Старый Викинг, с которым Комендант проводил теперь львиную долю времени, диктуя доклады, письма, а также всё то, что мы простодушно считали необходимым для управления юной, только создаваемой страной, однажды передал Капуа Смерти слова Коменданта, изрёкшего со вздохом за игрой криббидж, что большой город предполагает большое одиночество. Я сразу понял, какая затея стоит за этою фразой: сперва превратить каторжную колонию в город, а затем, чуть позднее, преобразовать его в сплошную тюрьму.

Замыслы Коменданта, как всегда, превосходили наши возможности. Ему хотелось возвести город, где будет царить тишина.
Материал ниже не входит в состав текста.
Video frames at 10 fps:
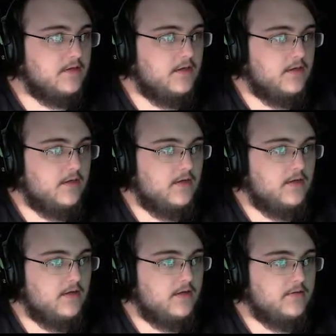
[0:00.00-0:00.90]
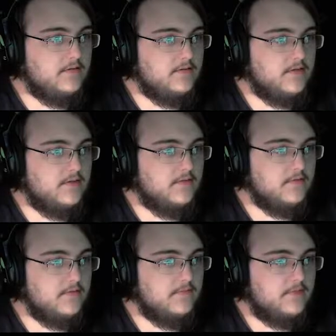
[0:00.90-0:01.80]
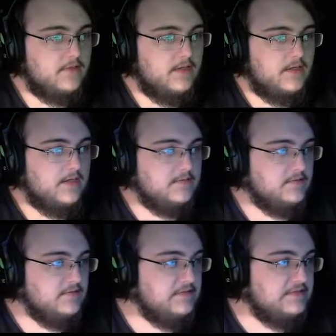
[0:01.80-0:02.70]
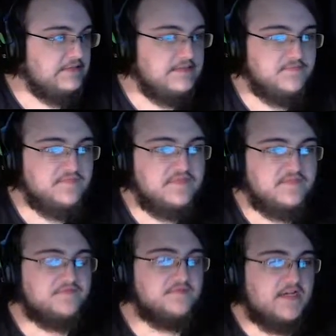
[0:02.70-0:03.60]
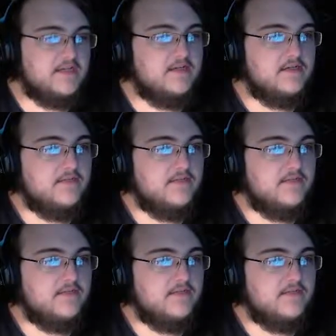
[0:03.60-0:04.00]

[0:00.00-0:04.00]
Oh no! Oh no! Fuck.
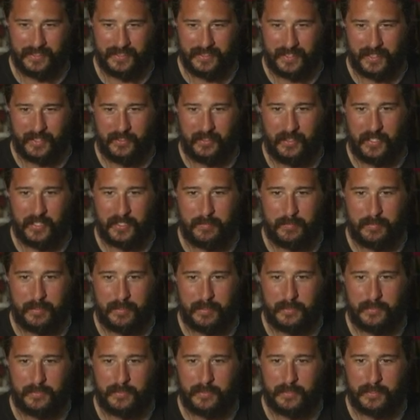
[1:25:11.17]
Carolina
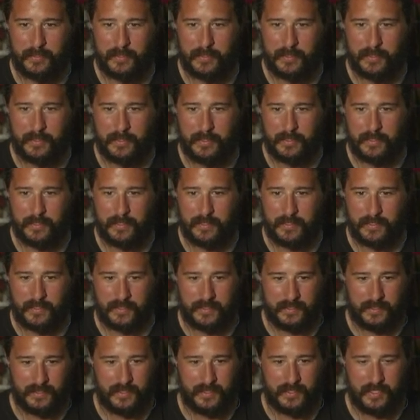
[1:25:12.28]
blue.
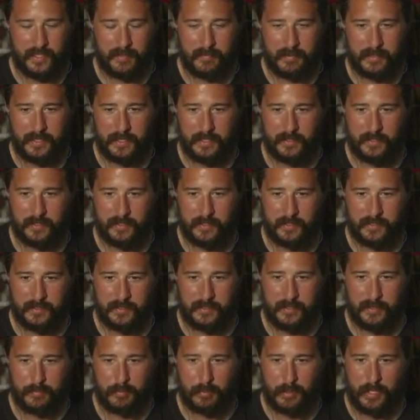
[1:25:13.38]
Yeah, not bad. Let's
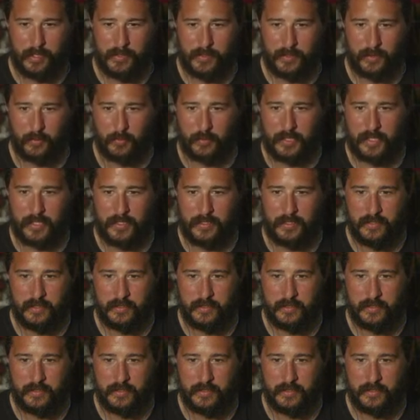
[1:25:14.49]
see. Brown and green.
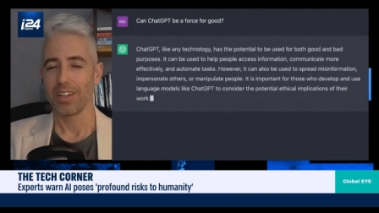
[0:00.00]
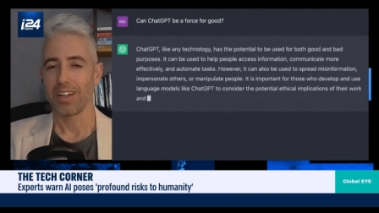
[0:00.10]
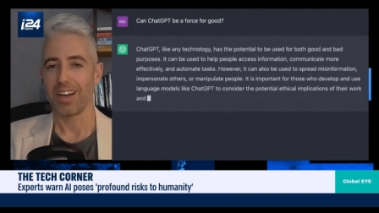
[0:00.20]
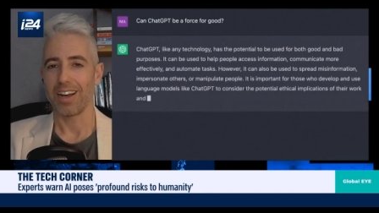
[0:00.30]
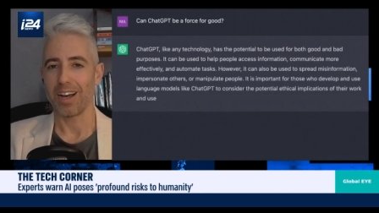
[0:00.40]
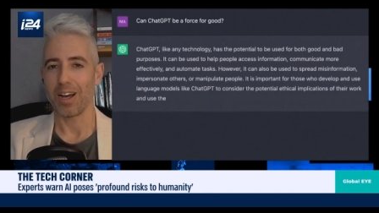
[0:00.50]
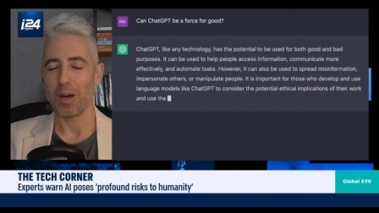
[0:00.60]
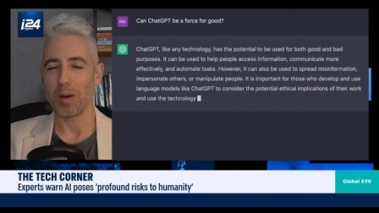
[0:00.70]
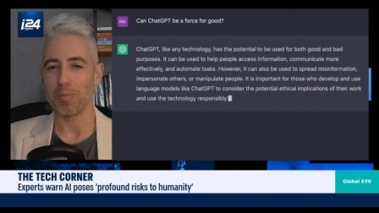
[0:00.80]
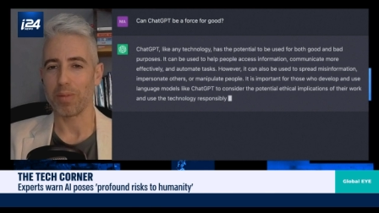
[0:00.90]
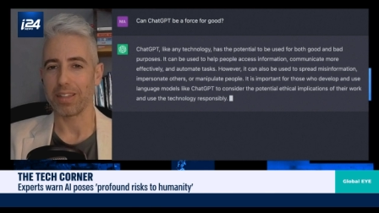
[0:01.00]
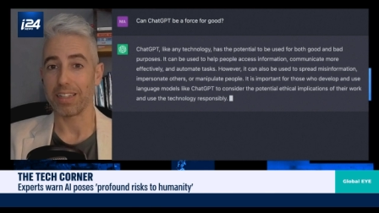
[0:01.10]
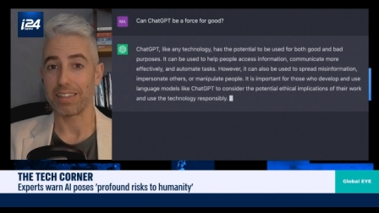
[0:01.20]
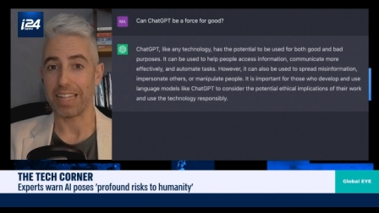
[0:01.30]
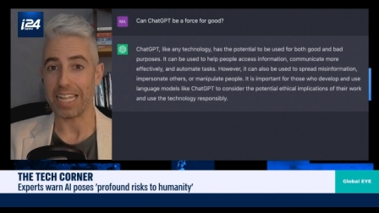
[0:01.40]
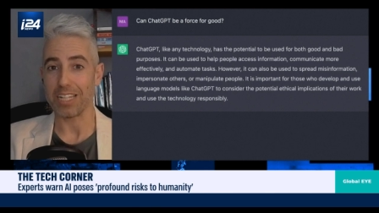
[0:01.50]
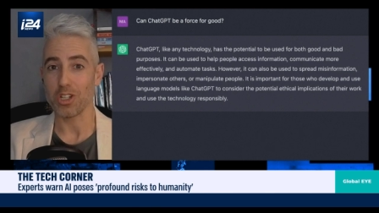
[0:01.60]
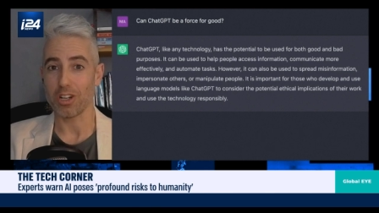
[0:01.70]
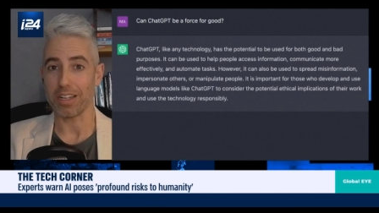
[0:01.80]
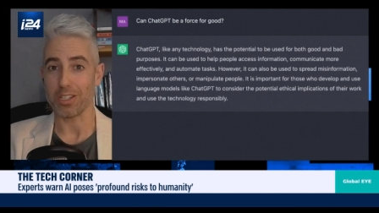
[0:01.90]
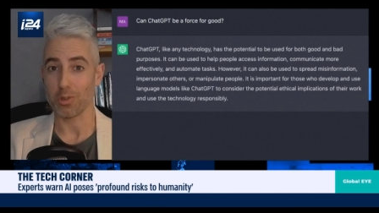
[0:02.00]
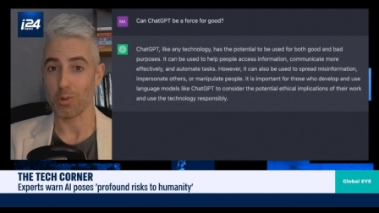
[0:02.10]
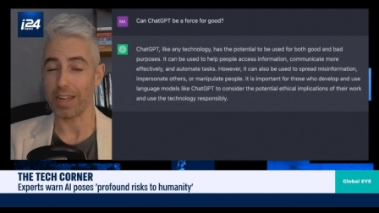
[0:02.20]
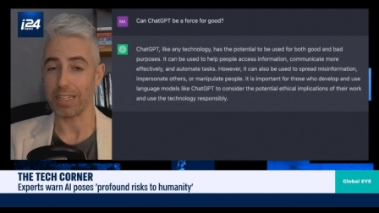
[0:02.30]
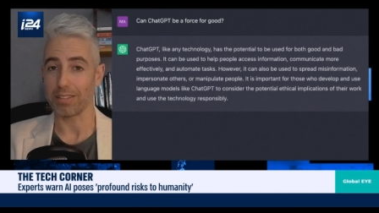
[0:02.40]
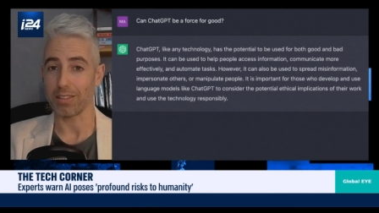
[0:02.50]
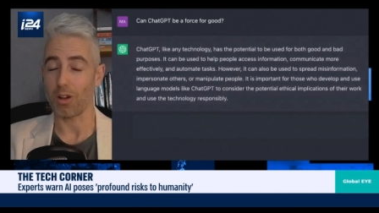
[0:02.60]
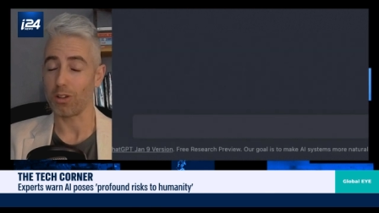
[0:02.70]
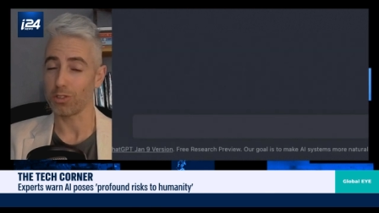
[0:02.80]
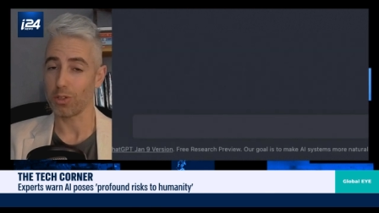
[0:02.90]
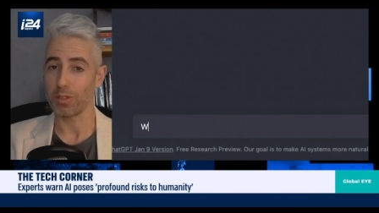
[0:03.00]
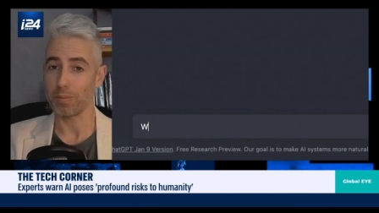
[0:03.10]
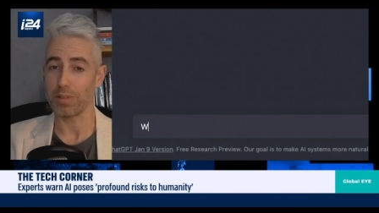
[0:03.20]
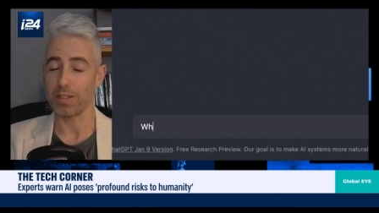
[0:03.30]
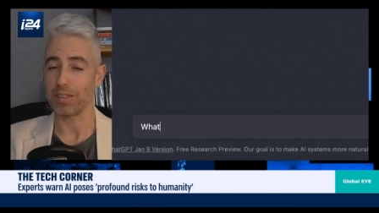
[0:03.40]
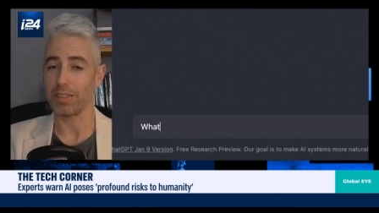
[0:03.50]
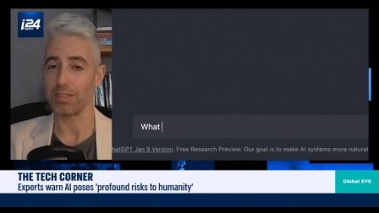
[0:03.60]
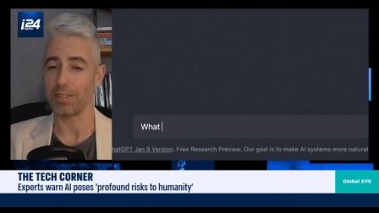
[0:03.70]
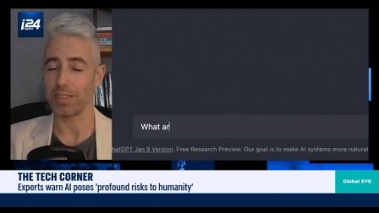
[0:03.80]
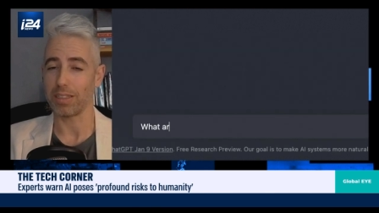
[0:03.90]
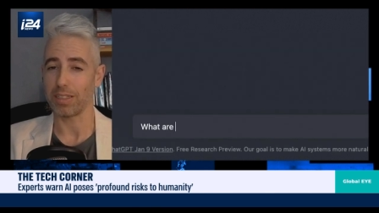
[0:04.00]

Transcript: Yeah. But the danger is great. Also the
Он мечтал, чтобы люди там перестали разговаривать и начали общаться через посредство сложной системы письменных посланий. Их надлежало сворачивать в трубочку и помещать в небольшие деревянные цилиндры, кои продвигались бы под действием сжатого воздуха по длинным трубкам, а затем выплёвывались адресатам.

Помимо чисто технических трудностей, которые уже сами по себе делали невозможным претворение в жизнь сего проекта, имелось ещё одно препятствие, о коем было со всей почтительностью доложено Коменданту, когда тот сидел в одиночестве на голом каменном полу своей тёмной кельи, и состояло оно в том, что едва ли в будущем люди согласятся жить в мире, где стерильные средства коммуникации исключают необходимость личных встреч и даже лицезрения друг друга.

«Речь дана людям, дабы скрывать мысли», — объявил Комендант, ибо теперь его высказывания являли собой бесконечную цепь афоризмов, а некоторые свидетели даже утверждали, будто видели своими глазами, как золотая маска скалилась в полумраке не то кельи, не то камеры, когда он их изрекал, а покрытые птичьим пухом эполеты хлопали при этом, словно настоящие крылья.

Комендант заспорил и развёл руками, точно стремясь обхватить всю свою комнатёнку, и объявил, что этои есть наше общее будущее, и сие утверждение показалось присутствующим настолько смехотворным, до такой степени нарочито неверным, что никто более не решился высказаться, и сподвижники Коменданта вообще уже не заговаривали с ним на данную тему до конца дня. Его оставили сидеть одного в промозглой камере-келье, где в воздухе так и витала простуда, — пускай себе выдумывает всяческие нелепицы и оттачивает свои афоризмы, без которых ему никак не оправдать такого изобилия чепухи и бессмыслицы в его голове.